Enjeux sociétaux
Le monde du travail
6 min
21.02.2022

Le smart working touche à la transformation de la société

Aux côtés des acteurs du dialogue social dans l’entreprise, le groupe Up apporte des solutions pour améliorer la qualité de vie des salariés, telles que la plateforme d’engagement et de transformation RH Wittyfit®.

Le groupe Up partage également des éclairages et décryptages sur les évolutions du monde du travail, en donnant la parole à des experts. Focus sur le smart working, nouvelle tendance RH, au travers de l’interview de Stéphanie Chassério.

Stéphanie Chassério est professeure associée de Skema Business School, spécialisée dans les pratiques de gestion des ressources humaines et les modes d’organisation du travail. Ses recherches portent notamment sur la qualité de vie au travail et sur les risques psychosociaux liés à l’organisation du travail. Elle nous partage son point de vue sur le smart working, nouvelle tendance RH.

    Qu’est-ce que le smart working ?

    C’est, certes, un terme récent mais qui ne recouvre rien de si nouveau. Il s’agit de réfléchir à l’organisation physique du travail (espaces de travail, salles de pause, de réunion, de coworking) mais aussi à celle des temps de travail (flexibilité des horaires, télétravail). Ces nouveaux modes d’organisation ne peuvent pas être considérées sans prendre en compte leur impact sur la qualité de vie au travail.
    Aujourd’hui, il semble en ressortir beaucoup d’aspects positifs pour les salariés, tout en demandant une prise en compte plus individualisée des besoins de chacun de la part de l’employeur. Et puis, au-delà de l’aspect « marketing » de cette appellation, la question est donc de savoir si les modifications que recouvre le terme de smart working sont là pour durer.

      Le contexte de pandémie a t-il accéléré ces changements ?

    Certains employeurs, qui restaient réticents au télétravail, ont pu prendre conscience qu’il apportait des gains de productivité significatifs.
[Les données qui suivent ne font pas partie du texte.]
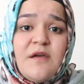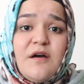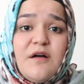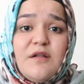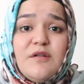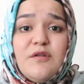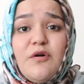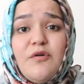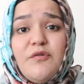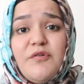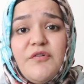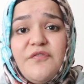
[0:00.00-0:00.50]
a
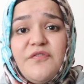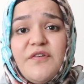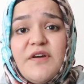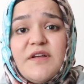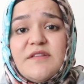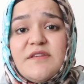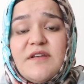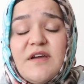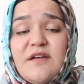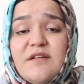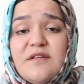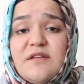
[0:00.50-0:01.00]
lower
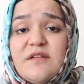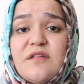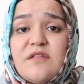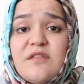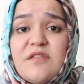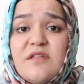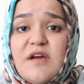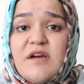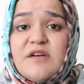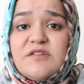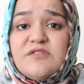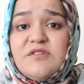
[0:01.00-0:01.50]
fat diet
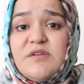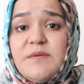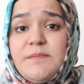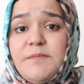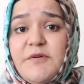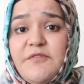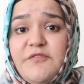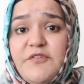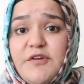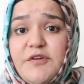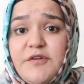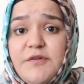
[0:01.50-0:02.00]
is actually
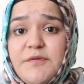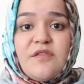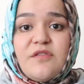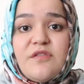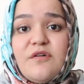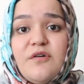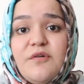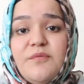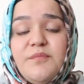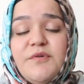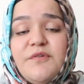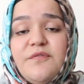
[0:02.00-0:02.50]
preferred.
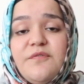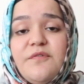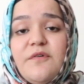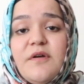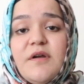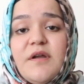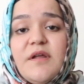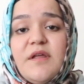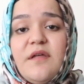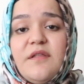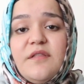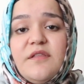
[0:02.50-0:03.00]
So before
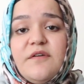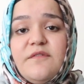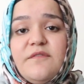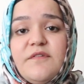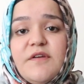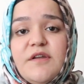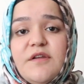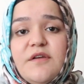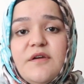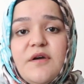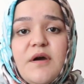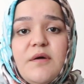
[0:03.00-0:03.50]
I end the
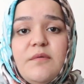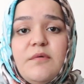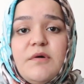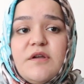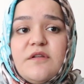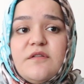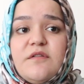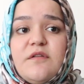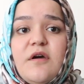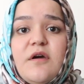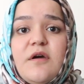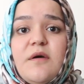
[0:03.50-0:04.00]
video, I
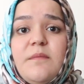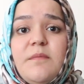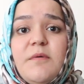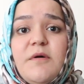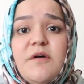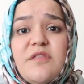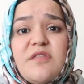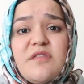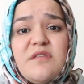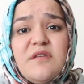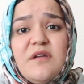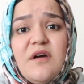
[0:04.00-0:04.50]
want to talk
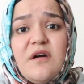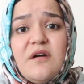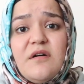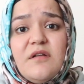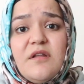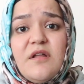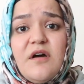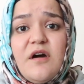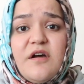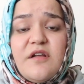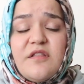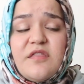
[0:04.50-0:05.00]
about
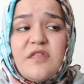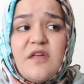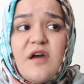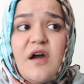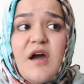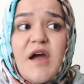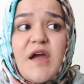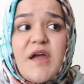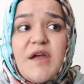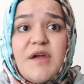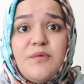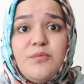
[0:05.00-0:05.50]
snuggle huts.
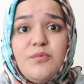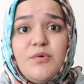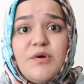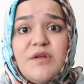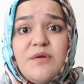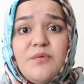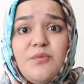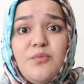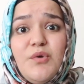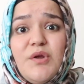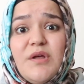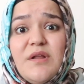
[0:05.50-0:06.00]
I
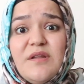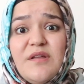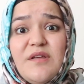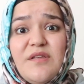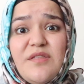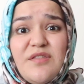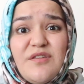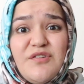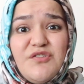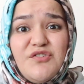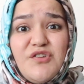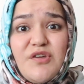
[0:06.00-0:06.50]
would really
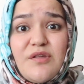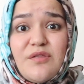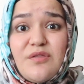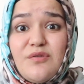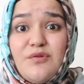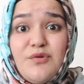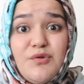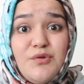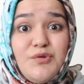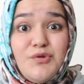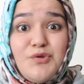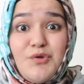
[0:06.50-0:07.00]
suggest
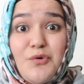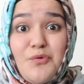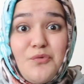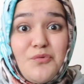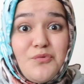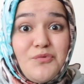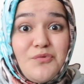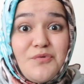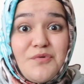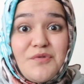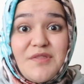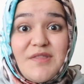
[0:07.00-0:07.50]
you
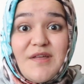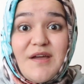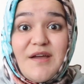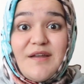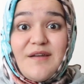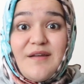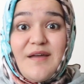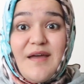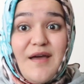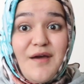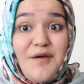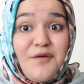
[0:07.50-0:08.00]
don't use
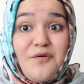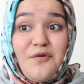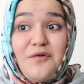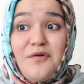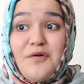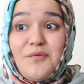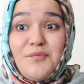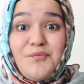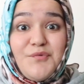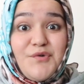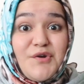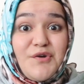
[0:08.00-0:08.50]
that at
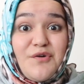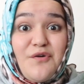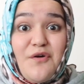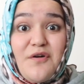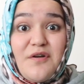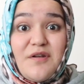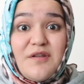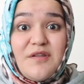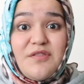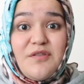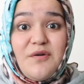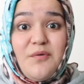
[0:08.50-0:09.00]
all,
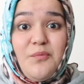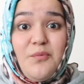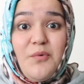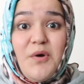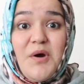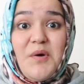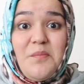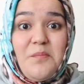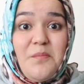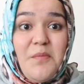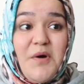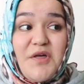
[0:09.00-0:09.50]
regardless of
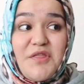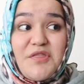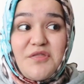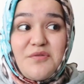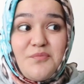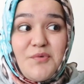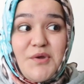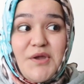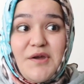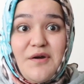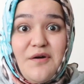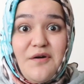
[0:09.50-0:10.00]
what month
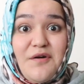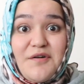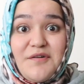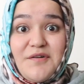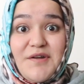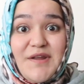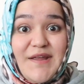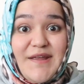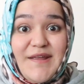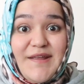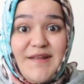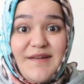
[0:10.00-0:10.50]
we are
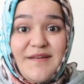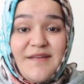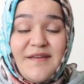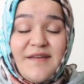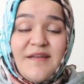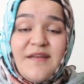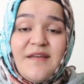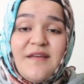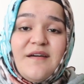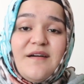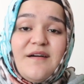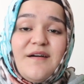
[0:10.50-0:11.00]
in.
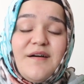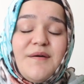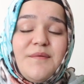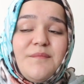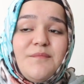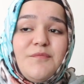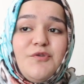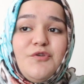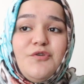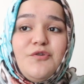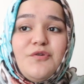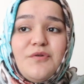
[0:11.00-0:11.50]

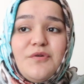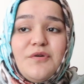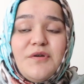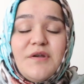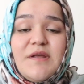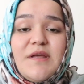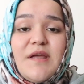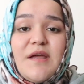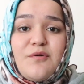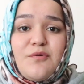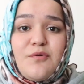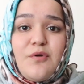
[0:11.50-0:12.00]
You
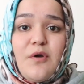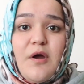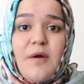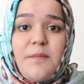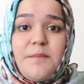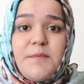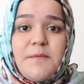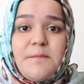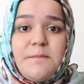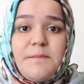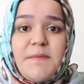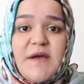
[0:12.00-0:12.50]
could get
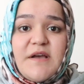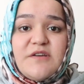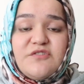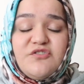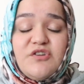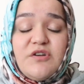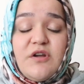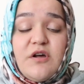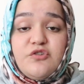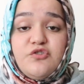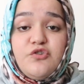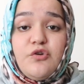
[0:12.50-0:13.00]
crop
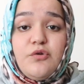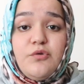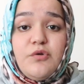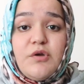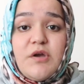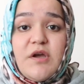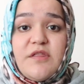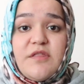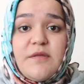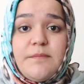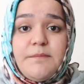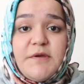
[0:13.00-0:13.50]
impaction. I'll show you
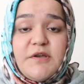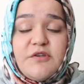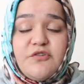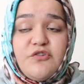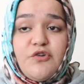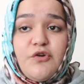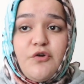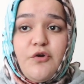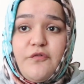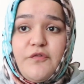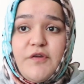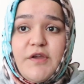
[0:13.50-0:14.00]
guys a
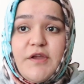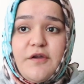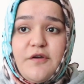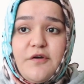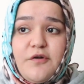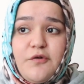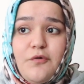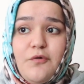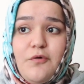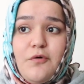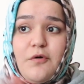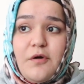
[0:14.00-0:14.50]
picture over
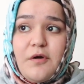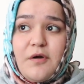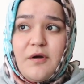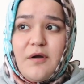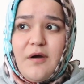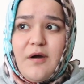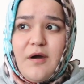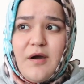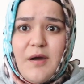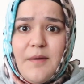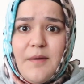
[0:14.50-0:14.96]
here, or a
Du côté de certains salariés, le télétravail a répondu à une attente, une libération de la supervision du manager. Ils ont pris de l’autonomie, parfois noué davantage de contact avec leurs collègues, même à distance… On a vu monter rapidement l’attente de flexibilité des employeurs sur l’aménagement du temps de travail. En France, plus de 4000 accords de télétravail ont d’ailleurs été signés ces deux dernières années. Ces changements dans l’organisation du temps de travail apportent du positif à la qualité de vie au travail. On sait que la flexibilité dans les horaires, plutôt que le travail « pointé » diminue le niveau d’anxiété et de stress. En outre, avoir la possibilité d’un peu de télétravail est intéressant pour les personnes qui ont des longs temps de trajet, facteur de fatigue important.

      Quelles peuvent être les limites de ces nouvelles organisations ?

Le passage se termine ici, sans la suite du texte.